Sollicitée, l’Agence nationale de sécurité du médicament et des produits de santé (ANSM) n’a pas souhaité répondre aux critiques formulées par les experts d’OTMeds, préférant rappeler de manière factuelle ses missions et ses actions en matière de prévention et de gestion de rupture de stocks de médicaments.
– L’action de l’ANSM se concentre sur les médicaments d’intérêt thérapeutique majeur (MITM) dont l’indisponibilité peut entraîner un risque de santé publique. « Les missions de l’ANSM sont d’évaluer les signalements de risques de ruptures de stocks, d’évaluer et de coordonner, si nécessaire, les actions qui doivent être menées par les laboratoires pharmaceutiques, afin de sécuriser l’accès à ces médicaments pour les patients. En effet, les laboratoires pharmaceutiques sont responsables de la disponibilité des médicaments d’intérêt thérapeutique majeur qu’ils commercialisent », rappelle l’agence. C’est donc à eux de mettre en place les mesures permettant de gérer la période de pénurie, en lien avec l’ANSM. Et lorsqu’elles ne sont pas possibles ou qu’elles s’avèrent insuffisantes, l’ANSM a alors la possibilité d’engager le laboratoire à prendre des décisions, telles que l’importation de spécialités comparables disponibles à l’étranger.

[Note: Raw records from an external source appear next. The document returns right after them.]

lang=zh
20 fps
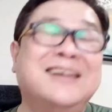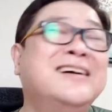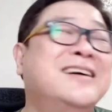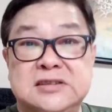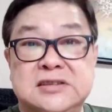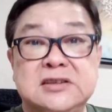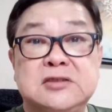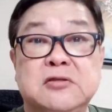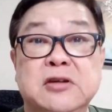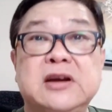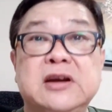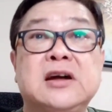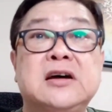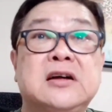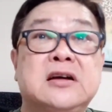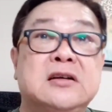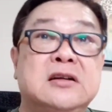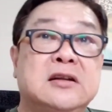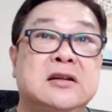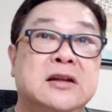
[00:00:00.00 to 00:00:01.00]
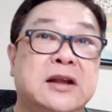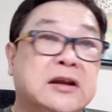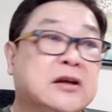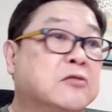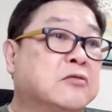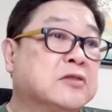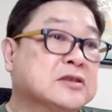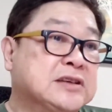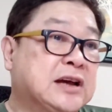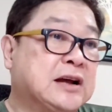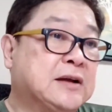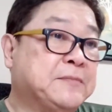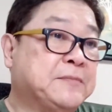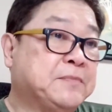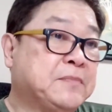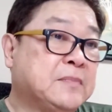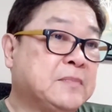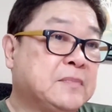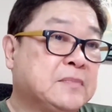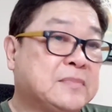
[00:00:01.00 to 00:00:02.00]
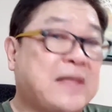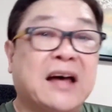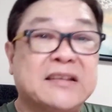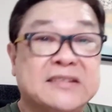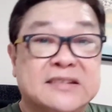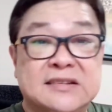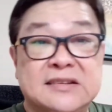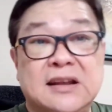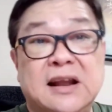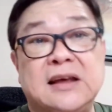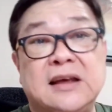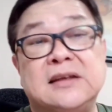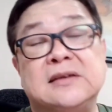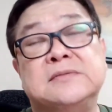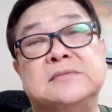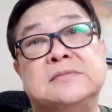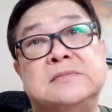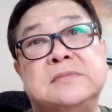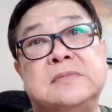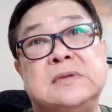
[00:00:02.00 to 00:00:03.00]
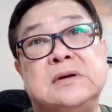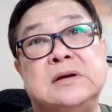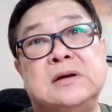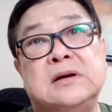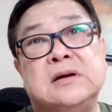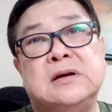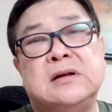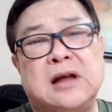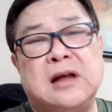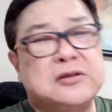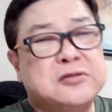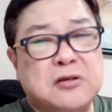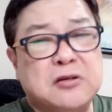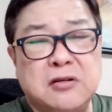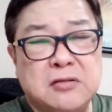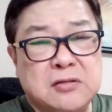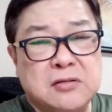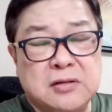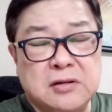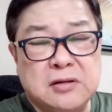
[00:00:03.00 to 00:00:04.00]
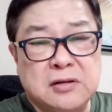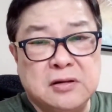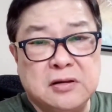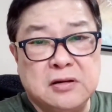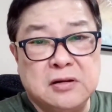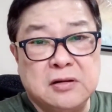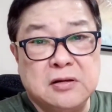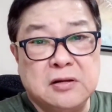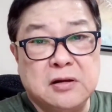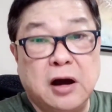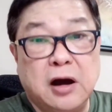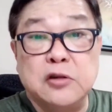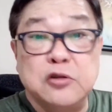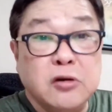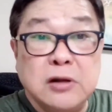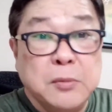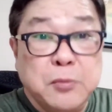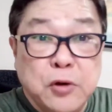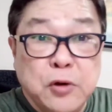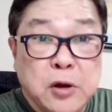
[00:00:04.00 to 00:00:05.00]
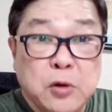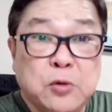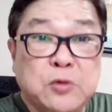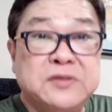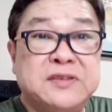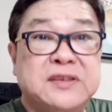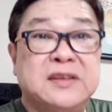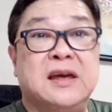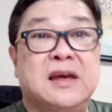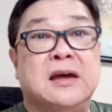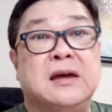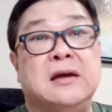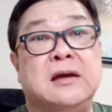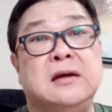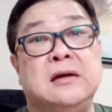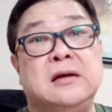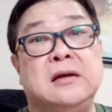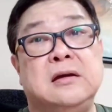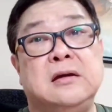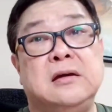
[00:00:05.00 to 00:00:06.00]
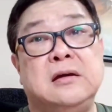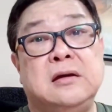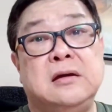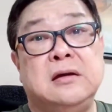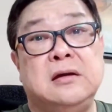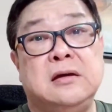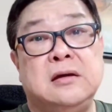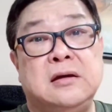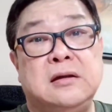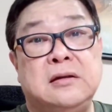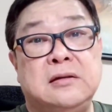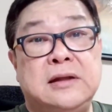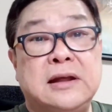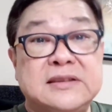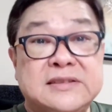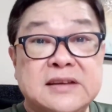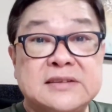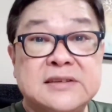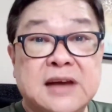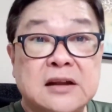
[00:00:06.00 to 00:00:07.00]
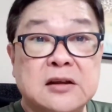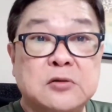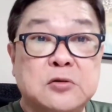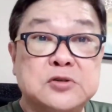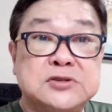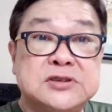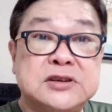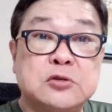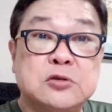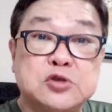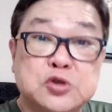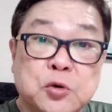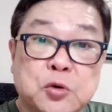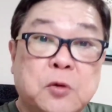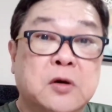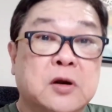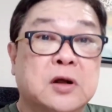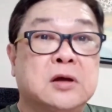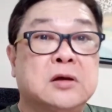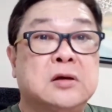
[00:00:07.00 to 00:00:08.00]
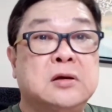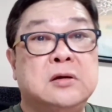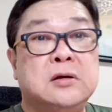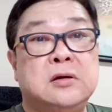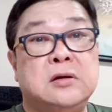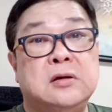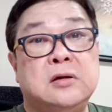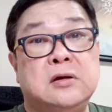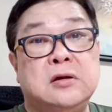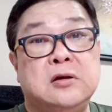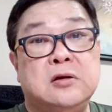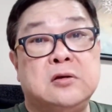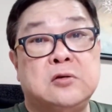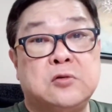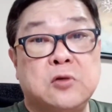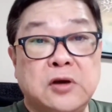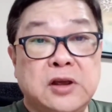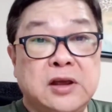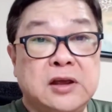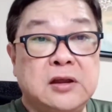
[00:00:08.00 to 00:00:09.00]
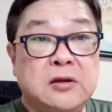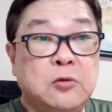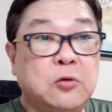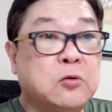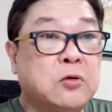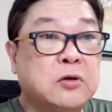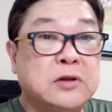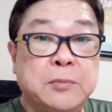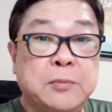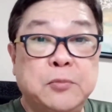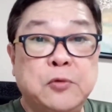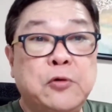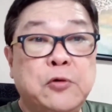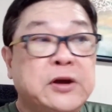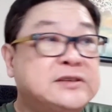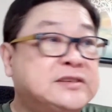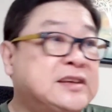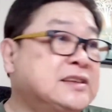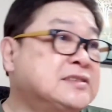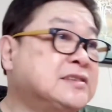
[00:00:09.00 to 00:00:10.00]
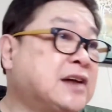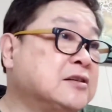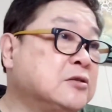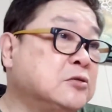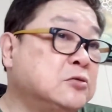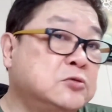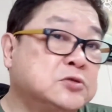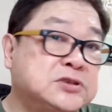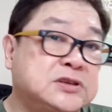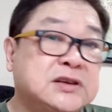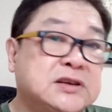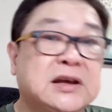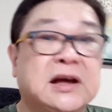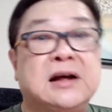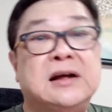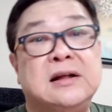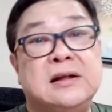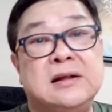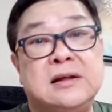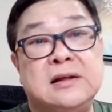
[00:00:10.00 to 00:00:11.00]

其实有一个人跟我讲，大师来的，他说，很多人不会呼吸，连正常的呼吸都错了，所以如果你不会正常的呼吸啊，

– Depuis le 1er septembre 2021, les laboratoires pharmaceutiques ont par ailleurs l’obligation de constituer un stock de sécurité minimal de deux mois pour tous les MITM. L’ANSM pouvant décider d’augmenter les stocks de sécurité jusqu’à quatre mois pour les MITM ayant fait l’objet de ruptures ou de risques de ruptures de stocks réguliers dans les deux dernières années.
– Enfin, l’ANSM a actualisé et renforcé les sanctions financières qu’elle peut infliger aux laboratoires. Depuis le 1er octobre 2022, le montant des amendes peut aller jusqu’à 20 % du chiffre d’affaires annuel de la spécialité concernée, une amende quotidienne pouvant également être appliquée pendant toute la durée de la pénurie.
À retenir
L’ANSM a été vivement critiquée pour sa gestion des pénuries de médicaments, traitée d’« amateure » par certains acteurs de la filière. Si les patients et les pharmaciens soulignent ses carences en matière de réactivité et d’informations, ils pointent plutôt les industriels, qui se défendent en mettant en cause la complexité de la fabrication d’un médicament, ses aléas et leur coût.
Les pharmaciens, pour leur part, demandent un élargissement du droit de substitution et de placer DP-Ruptures au cœur du système d’information.
Un plan d’action doit impérativement être mis en place rapidement pour anticiper un hiver qui s’annonce rude.